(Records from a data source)
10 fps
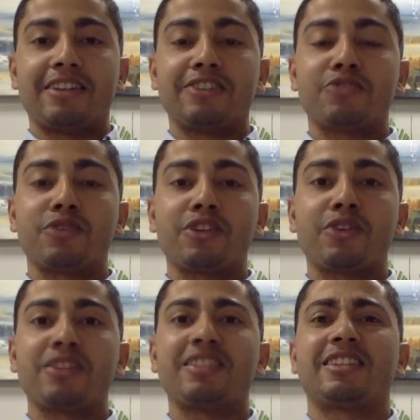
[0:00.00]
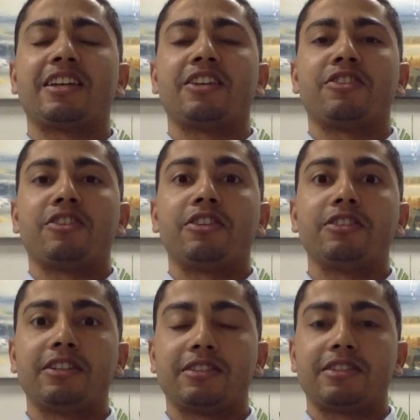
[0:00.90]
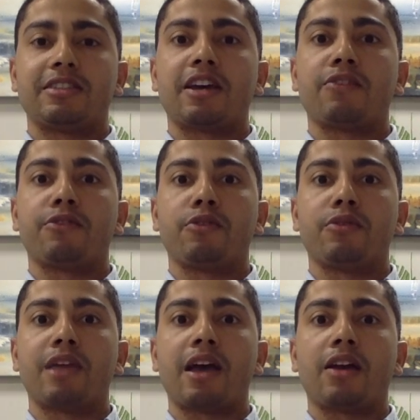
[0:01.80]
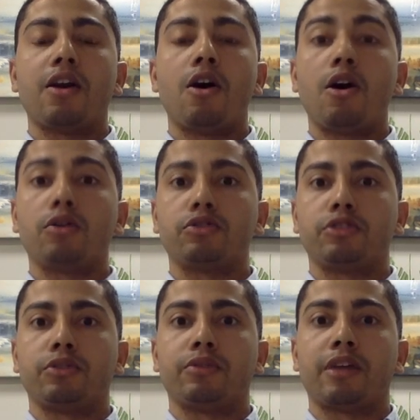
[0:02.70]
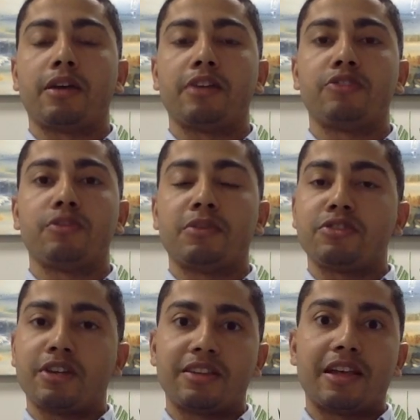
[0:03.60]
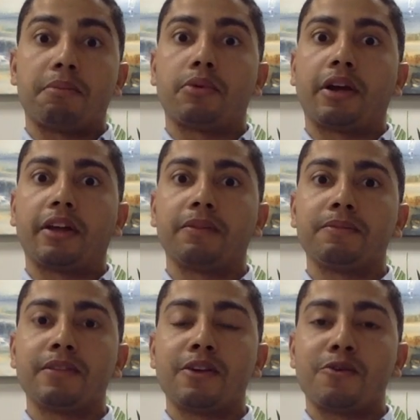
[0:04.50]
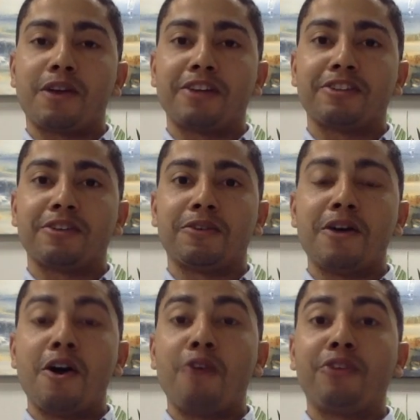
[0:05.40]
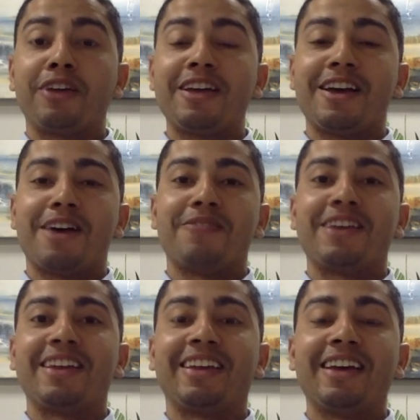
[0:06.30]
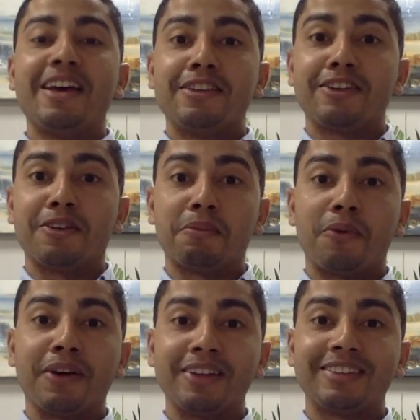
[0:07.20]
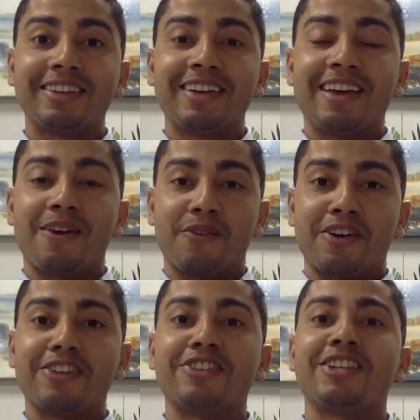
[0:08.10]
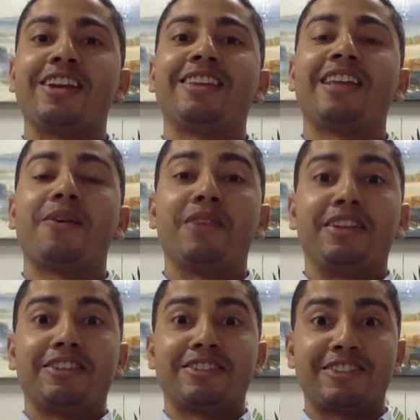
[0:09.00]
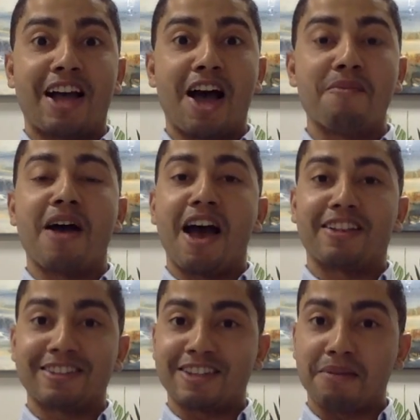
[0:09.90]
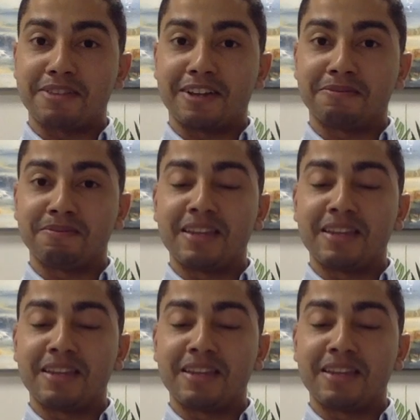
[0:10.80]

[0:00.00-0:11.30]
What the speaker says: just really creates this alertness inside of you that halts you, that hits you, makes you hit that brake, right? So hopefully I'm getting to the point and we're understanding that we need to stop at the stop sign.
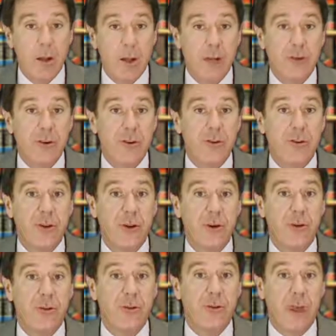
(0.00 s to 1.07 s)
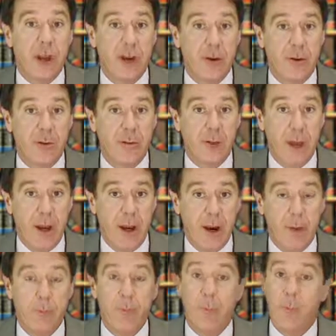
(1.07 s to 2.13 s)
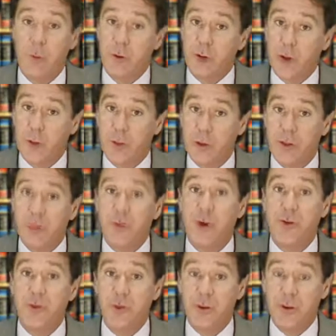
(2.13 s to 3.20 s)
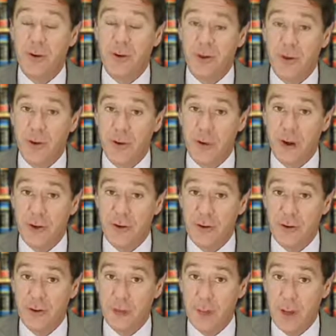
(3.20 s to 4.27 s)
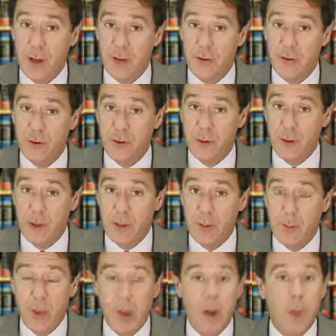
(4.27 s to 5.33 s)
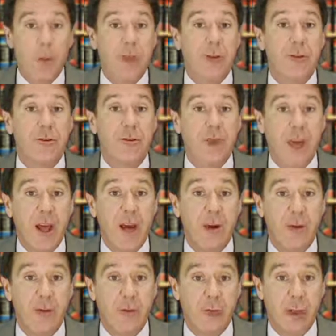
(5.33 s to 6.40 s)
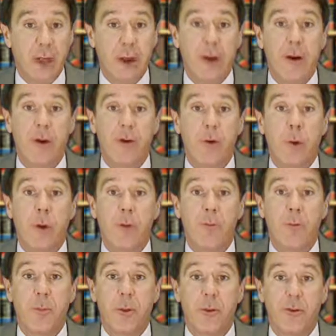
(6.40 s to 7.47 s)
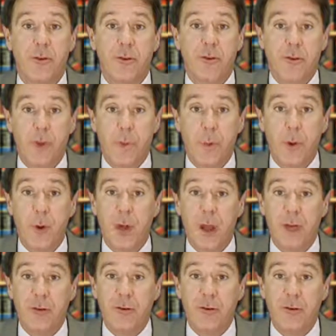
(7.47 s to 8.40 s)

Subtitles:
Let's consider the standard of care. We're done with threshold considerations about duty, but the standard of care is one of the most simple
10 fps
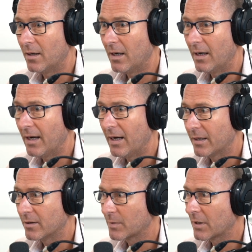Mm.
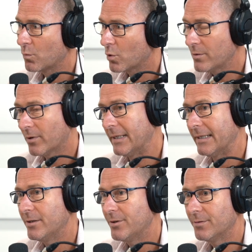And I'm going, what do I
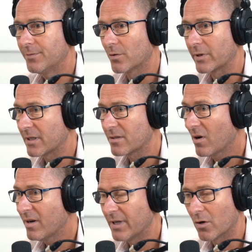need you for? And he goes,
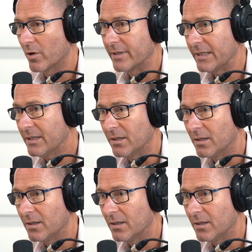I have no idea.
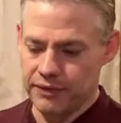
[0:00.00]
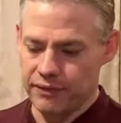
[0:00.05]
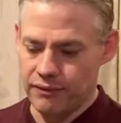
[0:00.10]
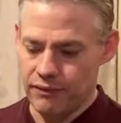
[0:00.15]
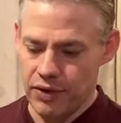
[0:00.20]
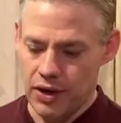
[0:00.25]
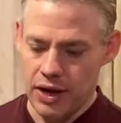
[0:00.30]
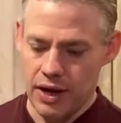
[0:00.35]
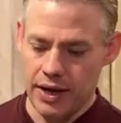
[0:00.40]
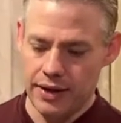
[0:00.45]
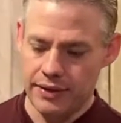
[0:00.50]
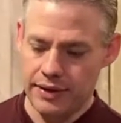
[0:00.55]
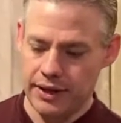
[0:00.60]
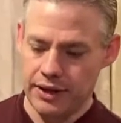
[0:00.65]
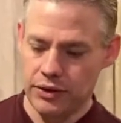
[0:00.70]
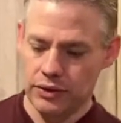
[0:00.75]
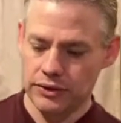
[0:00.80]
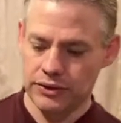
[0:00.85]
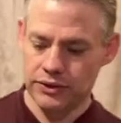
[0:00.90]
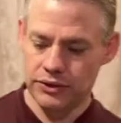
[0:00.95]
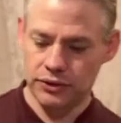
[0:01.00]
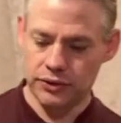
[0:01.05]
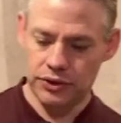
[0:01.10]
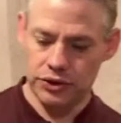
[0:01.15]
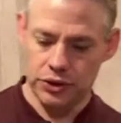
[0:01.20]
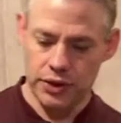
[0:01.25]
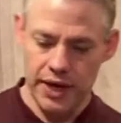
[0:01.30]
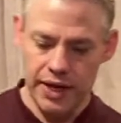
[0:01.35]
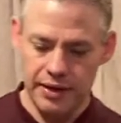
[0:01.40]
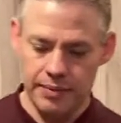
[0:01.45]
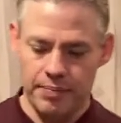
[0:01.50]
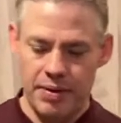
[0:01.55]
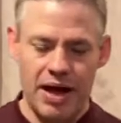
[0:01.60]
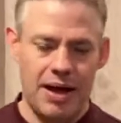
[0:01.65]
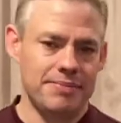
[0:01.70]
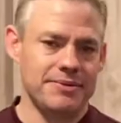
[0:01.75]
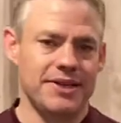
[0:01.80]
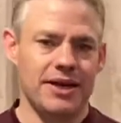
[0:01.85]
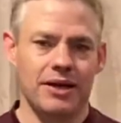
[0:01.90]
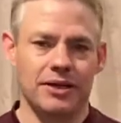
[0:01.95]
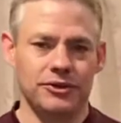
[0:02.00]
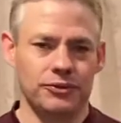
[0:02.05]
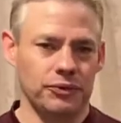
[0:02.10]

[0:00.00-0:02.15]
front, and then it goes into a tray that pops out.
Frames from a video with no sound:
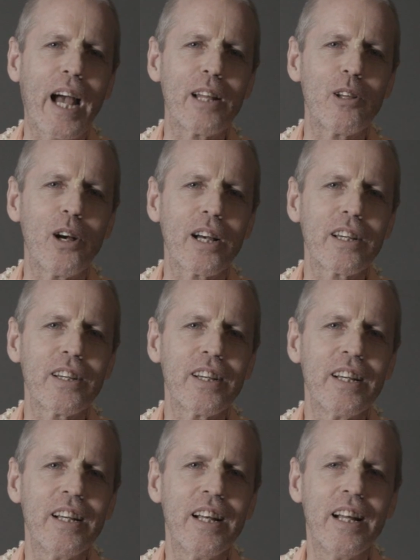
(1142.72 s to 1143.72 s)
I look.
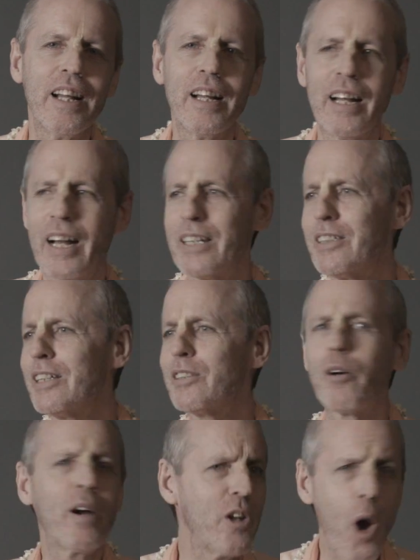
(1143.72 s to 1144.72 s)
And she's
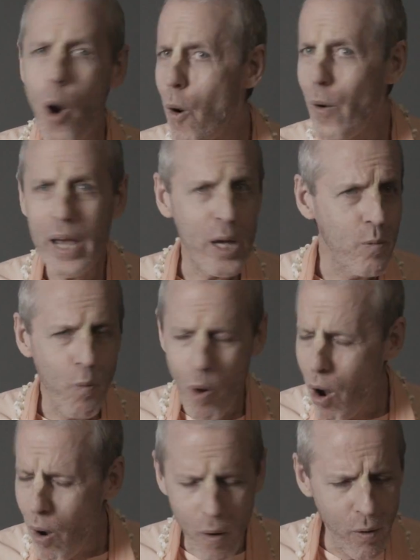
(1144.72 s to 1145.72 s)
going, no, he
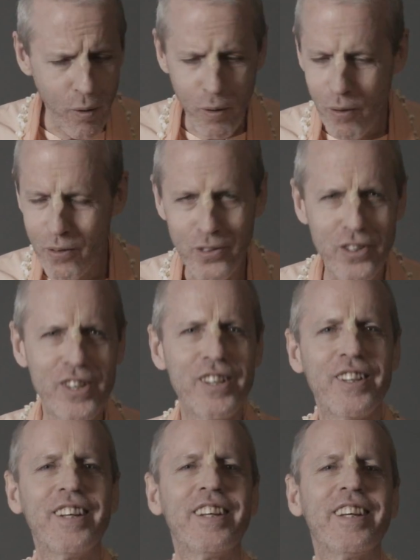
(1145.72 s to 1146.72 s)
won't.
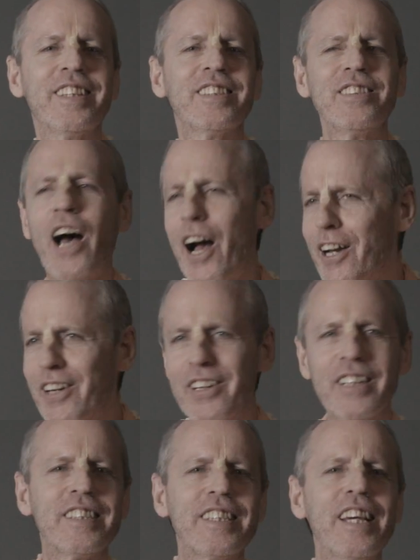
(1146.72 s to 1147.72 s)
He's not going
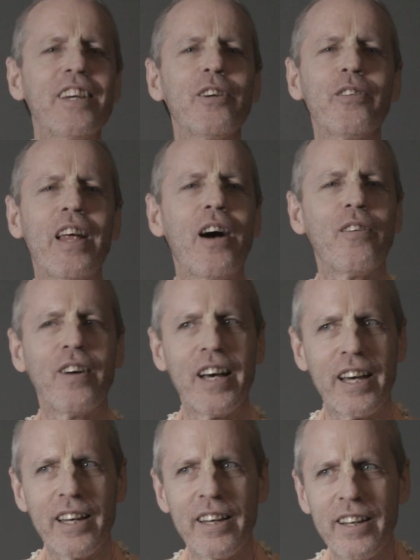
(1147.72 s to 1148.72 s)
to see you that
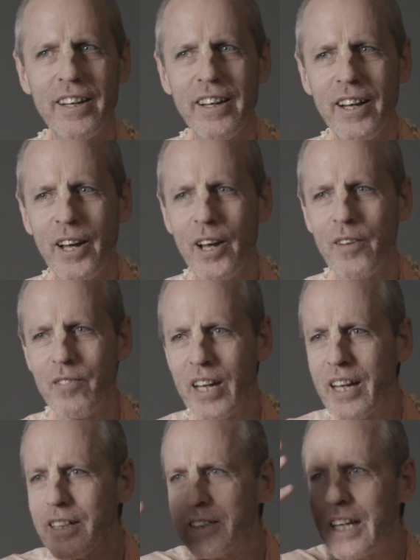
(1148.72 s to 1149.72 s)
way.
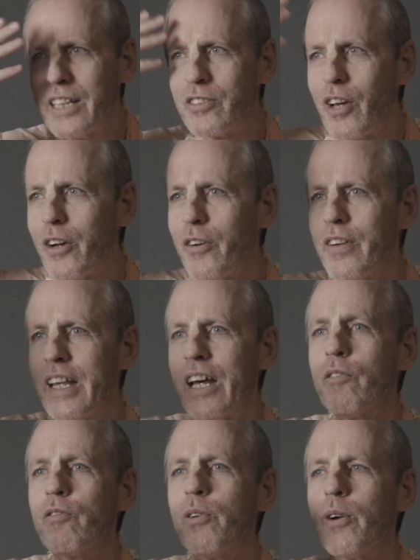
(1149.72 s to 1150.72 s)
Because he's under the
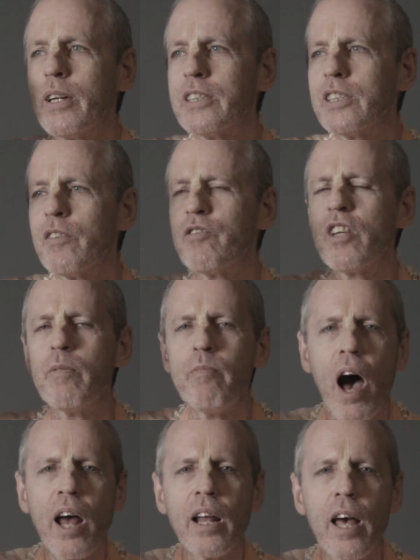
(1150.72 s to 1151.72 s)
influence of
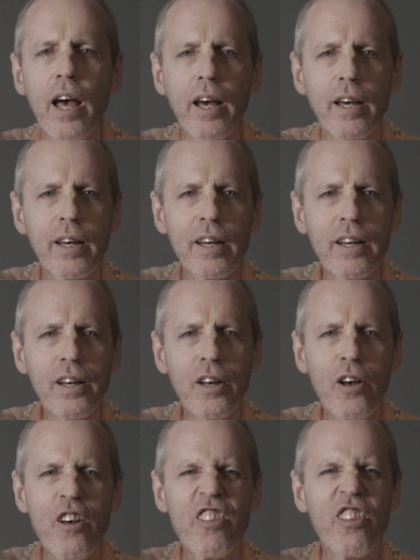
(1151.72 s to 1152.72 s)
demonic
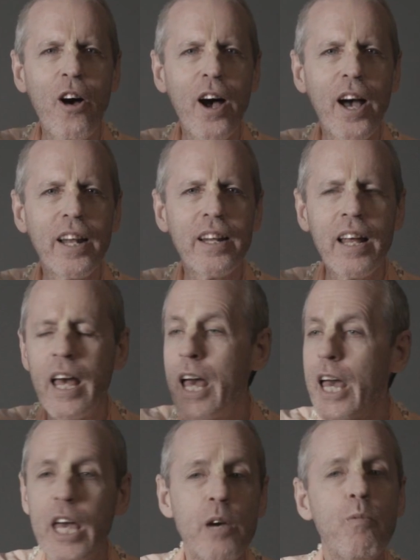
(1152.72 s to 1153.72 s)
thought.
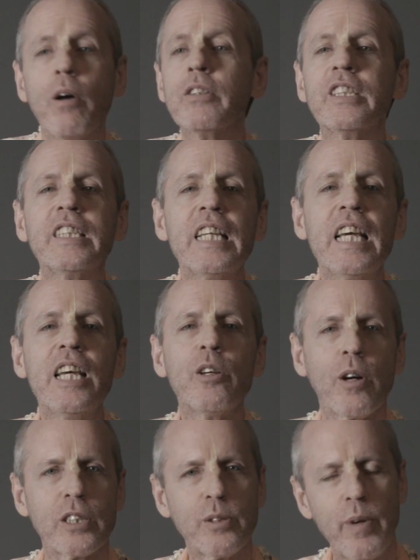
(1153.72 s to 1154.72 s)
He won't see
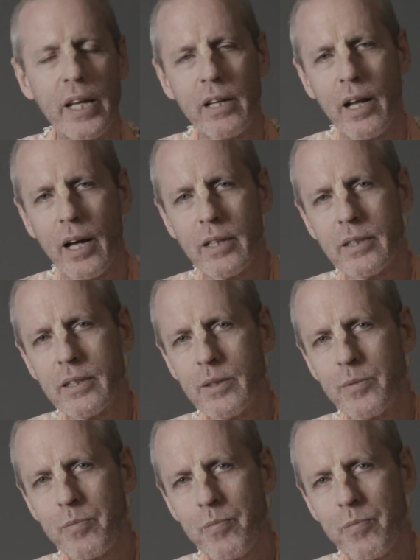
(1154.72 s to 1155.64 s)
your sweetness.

Goal of the exercise: Would you mind repeating the records above exactly, without the pictures?

Answer to this problem:
10 fps
[0:00.00]
[0:00.90]
[0:01.80]
[0:02.70]
[0:03.60]
[0:04.50]
[0:05.40]
[0:06.30]
[0:07.20]
[0:08.10]
[0:09.00]
[0:09.90]
[0:10.80]

[0:00.00-0:11.30]
What the speaker says: just really creates this alertness inside of you that halts you, that hits you, makes you hit that brake, right? So hopefully I'm getting to the point and we're understanding that we need to stop at the stop sign.
(0.00 s to 1.07 s)
(1.07 s to 2.13 s)
(2.13 s to 3.20 s)
(3.20 s to 4.27 s)
(4.27 s to 5.33 s)
(5.33 s to 6.40 s)
(6.40 s to 7.47 s)
(7.47 s to 8.40 s)

Subtitles:
Let's consider the standard of care. We're done with threshold considerations about duty, but the standard of care is one of the most simple
10 fps
Mm.
And I'm going, what do I
need you for? And he goes,
I have no idea.
[0:00.00]
[0:00.05]
[0:00.10]
[0:00.15]
[0:00.20]
[0:00.25]
[0:00.30]
[0:00.35]
[0:00.40]
[0:00.45]
[0:00.50]
[0:00.55]
[0:00.60]
[0:00.65]
[0:00.70]
[0:00.75]
[0:00.80]
[0:00.85]
[0:00.90]
[0:00.95]
[0:01.00]
[0:01.05]
[0:01.10]
[0:01.15]
[0:01.20]
[0:01.25]
[0:01.30]
[0:01.35]
[0:01.40]
[0:01.45]
[0:01.50]
[0:01.55]
[0:01.60]
[0:01.65]
[0:01.70]
[0:01.75]
[0:01.80]
[0:01.85]
[0:01.90]
[0:01.95]
[0:02.00]
[0:02.05]
[0:02.10]

[0:00.00-0:02.15]
front, and then it goes into a tray that pops out.
Frames from a video with no sound:
(1142.72 s to 1143.72 s)
I look.
(1143.72 s to 1144.72 s)
And she's
(1144.72 s to 1145.72 s)
going, no, he
(1145.72 s to 1146.72 s)
won't.
(1146.72 s to 1147.72 s)
He's not going
(1147.72 s to 1148.72 s)
to see you that
(1148.72 s to 1149.72 s)
way.
(1149.72 s to 1150.72 s)
Because he's under the
(1150.72 s to 1151.72 s)
influence of
(1151.72 s to 1152.72 s)
demonic
(1152.72 s to 1153.72 s)
thought.
(1153.72 s to 1154.72 s)
He won't see
(1154.72 s to 1155.64 s)
your sweetness.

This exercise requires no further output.